Step 4G: Find the Special Cause.
In this step, the special cause of variation is found. Typically, a special cause of variation can be traced to one event, something that changed in the process.
End Product = The special cause of variation has been identified.
Step 4H: Is Special Cause Training-Related?
In this step any special cause variation is analyzed to determine if it is due to associates not knowing how to operate the process. Often special causes result when a new associate is hired or when someone is out for a while. If the special cause of variation is training-related, proceed to step 4I. If it is not training-related, proceed to step 4J.
End Product = Determination made as to whether the special cause of variation was training related.
Step 4I: Do Corrective Coaching.
This step is followed if it is determined that the special cause of variation is training-related. In this step the associate who is closest to the special cause of variation receives corrective coaching or specialized training for the procedure involved. The appropriate part of the SOPs and JWIs should be reviewed with the associate to communicate what is needed to operate the process properly and why it is needed. Once corrective action is taken, return to step 4B (monitoring the process).
End Product = Corrective coaching done with associate in the event of a training-related special cause of variation.
Step 4J: Remove Special Cause.
This step is followed if it is determined that there is a special cause of variation present that is not training-related. Steps must be taken to identify the root cause of the special cause and to permanently remove the special cause of variation from the process (or to include the special cause if it is “good”). This step may entail empowering a team to work on the problem. Once the special cause of variation is removed, return to step 4B (monitoring the process).
End Product = Special cause of variation permanently removed from the process.
Step 5 is to improve the process. The purpose of this step is to create world-class processes where appropriate. The objective is to move toward perfection. This step is never really completed.
Step 5A. Benchmark Similar Processes.
Benchmarking can be used to find out how similar processes operate. The objective here is to not reinvent the wheel. If someone else is doing something better, the team should find out how it is being done and implement the changes. Sources for benchmarking include customers, suppliers, competitors, companies in other markets and the Internet.
End Product = A summary of what was found out from benchmarking efforts.
Step 5B. Implement Improvements Found From Benchmarking.
The team develops the implementation plan for the improvements found from benchmarking and follows the implementation plan.
End Product = Improvements found from benchmarking implemented.
Step 5C: Develop a Vision of What the Process Could Be.
There are several ways the team could do this. A good way for the team to get started is to pose Joel Barker’s “Impossibility Question” – “What is impossible to do today in this process, but if we could do it would radically transform the way we do business?” Another way is for the team to review information on creativity and use some of the proven techniques for enhancing creativity. Any new strategies that are developed should be implemented.

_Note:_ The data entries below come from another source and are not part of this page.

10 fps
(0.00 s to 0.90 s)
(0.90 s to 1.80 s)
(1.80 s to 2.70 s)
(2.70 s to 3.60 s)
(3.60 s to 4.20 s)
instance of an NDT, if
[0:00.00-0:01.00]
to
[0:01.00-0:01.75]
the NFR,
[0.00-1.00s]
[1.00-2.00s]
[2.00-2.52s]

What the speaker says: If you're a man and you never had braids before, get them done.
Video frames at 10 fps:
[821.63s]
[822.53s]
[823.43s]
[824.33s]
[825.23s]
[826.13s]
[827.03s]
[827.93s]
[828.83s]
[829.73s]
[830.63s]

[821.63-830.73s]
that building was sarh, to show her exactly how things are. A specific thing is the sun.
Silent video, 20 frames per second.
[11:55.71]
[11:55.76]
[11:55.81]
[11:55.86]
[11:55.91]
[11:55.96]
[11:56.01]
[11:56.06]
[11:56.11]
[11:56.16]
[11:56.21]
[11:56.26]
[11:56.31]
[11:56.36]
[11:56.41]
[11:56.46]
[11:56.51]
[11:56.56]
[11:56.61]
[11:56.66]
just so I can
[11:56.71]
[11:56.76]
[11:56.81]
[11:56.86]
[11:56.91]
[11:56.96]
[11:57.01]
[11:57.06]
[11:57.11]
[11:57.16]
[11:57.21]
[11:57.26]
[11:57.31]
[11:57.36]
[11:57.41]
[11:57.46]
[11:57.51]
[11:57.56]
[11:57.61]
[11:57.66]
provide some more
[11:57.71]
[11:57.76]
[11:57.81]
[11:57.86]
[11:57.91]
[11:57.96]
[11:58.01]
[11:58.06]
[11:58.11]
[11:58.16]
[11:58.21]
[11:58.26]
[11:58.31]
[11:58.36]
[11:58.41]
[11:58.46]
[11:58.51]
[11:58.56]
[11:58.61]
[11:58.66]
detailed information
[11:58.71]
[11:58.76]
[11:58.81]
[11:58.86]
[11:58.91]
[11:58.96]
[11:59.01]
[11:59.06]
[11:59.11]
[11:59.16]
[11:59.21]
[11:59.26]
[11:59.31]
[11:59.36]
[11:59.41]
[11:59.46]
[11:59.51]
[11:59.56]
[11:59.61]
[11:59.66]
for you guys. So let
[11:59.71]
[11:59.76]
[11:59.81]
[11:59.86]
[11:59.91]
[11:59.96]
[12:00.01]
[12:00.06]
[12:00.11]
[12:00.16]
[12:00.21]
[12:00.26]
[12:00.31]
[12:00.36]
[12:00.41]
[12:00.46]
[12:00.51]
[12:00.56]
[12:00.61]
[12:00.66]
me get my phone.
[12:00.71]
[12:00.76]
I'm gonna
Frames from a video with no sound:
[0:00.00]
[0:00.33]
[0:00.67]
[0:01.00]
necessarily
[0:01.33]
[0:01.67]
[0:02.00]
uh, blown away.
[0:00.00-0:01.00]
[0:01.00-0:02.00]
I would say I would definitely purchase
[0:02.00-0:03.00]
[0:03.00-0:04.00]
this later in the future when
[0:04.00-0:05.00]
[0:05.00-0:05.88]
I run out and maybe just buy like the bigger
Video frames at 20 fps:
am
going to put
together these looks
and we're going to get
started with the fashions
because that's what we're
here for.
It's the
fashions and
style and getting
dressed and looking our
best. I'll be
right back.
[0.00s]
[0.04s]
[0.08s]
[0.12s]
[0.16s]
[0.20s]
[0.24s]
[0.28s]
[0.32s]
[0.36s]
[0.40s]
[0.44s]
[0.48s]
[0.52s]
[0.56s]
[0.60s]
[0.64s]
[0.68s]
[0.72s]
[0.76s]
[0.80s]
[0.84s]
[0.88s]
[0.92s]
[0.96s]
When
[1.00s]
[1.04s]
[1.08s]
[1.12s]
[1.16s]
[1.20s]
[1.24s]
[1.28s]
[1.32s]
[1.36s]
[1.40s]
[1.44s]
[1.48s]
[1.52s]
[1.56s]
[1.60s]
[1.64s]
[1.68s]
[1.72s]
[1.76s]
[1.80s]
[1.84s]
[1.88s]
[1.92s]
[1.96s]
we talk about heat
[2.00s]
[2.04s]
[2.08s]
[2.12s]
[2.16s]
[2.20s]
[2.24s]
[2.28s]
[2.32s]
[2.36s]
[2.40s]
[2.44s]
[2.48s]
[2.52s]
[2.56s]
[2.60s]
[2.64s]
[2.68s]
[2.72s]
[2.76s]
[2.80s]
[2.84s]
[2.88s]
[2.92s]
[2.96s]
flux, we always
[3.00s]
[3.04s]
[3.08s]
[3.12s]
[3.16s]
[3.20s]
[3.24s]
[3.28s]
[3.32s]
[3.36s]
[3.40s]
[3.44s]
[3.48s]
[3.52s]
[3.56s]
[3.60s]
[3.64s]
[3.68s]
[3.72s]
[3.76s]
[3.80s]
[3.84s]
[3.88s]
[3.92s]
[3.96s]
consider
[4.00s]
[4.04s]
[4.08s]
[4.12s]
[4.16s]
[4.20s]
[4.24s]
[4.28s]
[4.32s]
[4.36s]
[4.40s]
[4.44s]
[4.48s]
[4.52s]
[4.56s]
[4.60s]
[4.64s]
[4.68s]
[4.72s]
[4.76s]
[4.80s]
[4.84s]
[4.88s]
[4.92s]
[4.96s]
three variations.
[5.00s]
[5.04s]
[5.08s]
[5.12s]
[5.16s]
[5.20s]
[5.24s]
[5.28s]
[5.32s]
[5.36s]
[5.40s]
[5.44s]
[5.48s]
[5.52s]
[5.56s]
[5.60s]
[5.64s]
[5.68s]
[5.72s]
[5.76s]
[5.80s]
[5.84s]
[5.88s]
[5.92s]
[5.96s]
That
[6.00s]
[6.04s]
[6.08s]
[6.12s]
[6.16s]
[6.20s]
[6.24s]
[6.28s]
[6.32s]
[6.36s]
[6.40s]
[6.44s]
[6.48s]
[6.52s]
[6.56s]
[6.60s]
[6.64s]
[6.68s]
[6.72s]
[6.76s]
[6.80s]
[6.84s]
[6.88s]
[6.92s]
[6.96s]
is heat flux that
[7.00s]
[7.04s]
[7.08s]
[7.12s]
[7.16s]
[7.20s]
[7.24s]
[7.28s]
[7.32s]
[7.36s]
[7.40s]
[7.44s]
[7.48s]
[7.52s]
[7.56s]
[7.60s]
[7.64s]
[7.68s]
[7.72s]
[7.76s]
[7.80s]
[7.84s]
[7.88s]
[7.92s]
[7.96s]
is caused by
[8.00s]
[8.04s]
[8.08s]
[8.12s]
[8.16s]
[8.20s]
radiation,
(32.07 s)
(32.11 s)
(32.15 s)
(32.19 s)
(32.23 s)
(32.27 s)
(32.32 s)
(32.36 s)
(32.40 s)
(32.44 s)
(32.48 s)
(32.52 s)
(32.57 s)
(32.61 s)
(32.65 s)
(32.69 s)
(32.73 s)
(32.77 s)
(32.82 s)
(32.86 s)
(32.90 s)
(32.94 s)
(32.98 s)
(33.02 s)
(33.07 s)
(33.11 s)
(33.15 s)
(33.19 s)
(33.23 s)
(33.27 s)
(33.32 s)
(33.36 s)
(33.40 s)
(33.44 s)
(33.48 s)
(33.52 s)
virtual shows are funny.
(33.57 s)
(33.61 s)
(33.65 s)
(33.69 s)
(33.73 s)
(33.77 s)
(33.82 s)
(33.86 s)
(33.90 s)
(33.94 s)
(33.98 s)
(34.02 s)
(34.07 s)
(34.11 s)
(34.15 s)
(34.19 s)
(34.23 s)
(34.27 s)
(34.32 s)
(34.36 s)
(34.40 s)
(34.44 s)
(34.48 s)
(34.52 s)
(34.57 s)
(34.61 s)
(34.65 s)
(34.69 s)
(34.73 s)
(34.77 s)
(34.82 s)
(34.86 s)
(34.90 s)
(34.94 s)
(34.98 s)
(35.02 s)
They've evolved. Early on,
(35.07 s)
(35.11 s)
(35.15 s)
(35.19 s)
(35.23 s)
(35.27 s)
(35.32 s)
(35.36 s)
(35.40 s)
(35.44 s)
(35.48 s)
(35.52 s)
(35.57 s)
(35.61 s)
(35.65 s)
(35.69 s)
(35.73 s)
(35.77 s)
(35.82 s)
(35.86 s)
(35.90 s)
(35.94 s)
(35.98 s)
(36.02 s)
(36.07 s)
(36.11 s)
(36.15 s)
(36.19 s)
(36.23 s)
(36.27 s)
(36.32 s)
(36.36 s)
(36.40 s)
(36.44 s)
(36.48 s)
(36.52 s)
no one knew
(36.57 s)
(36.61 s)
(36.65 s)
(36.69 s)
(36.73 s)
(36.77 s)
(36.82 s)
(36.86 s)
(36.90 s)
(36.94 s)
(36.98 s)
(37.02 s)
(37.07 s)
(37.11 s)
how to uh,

End Product = A vision of what the process could be in the future.
Step 5D: Move Towards Perfection
The team continually seeks to reduce the number of defects in the process. The team may need outside assistance to move in this direction. Techniques to apply include kaizen, mistake proofing, and the six- sigma methodology.
End Product = A commitment to continually strive for perfection.
This newsletter introduced a five-step model for managing a process. It ends with improving the process. But you can’t improve a process until you can manage it. You can’t manage it until you can measure it. You can’t measure it until you can document. And you can’t document it until you can define it!
Thanks so much for reading our publication. We hope you find it informative and useful. Happy charting and may the data always support your position.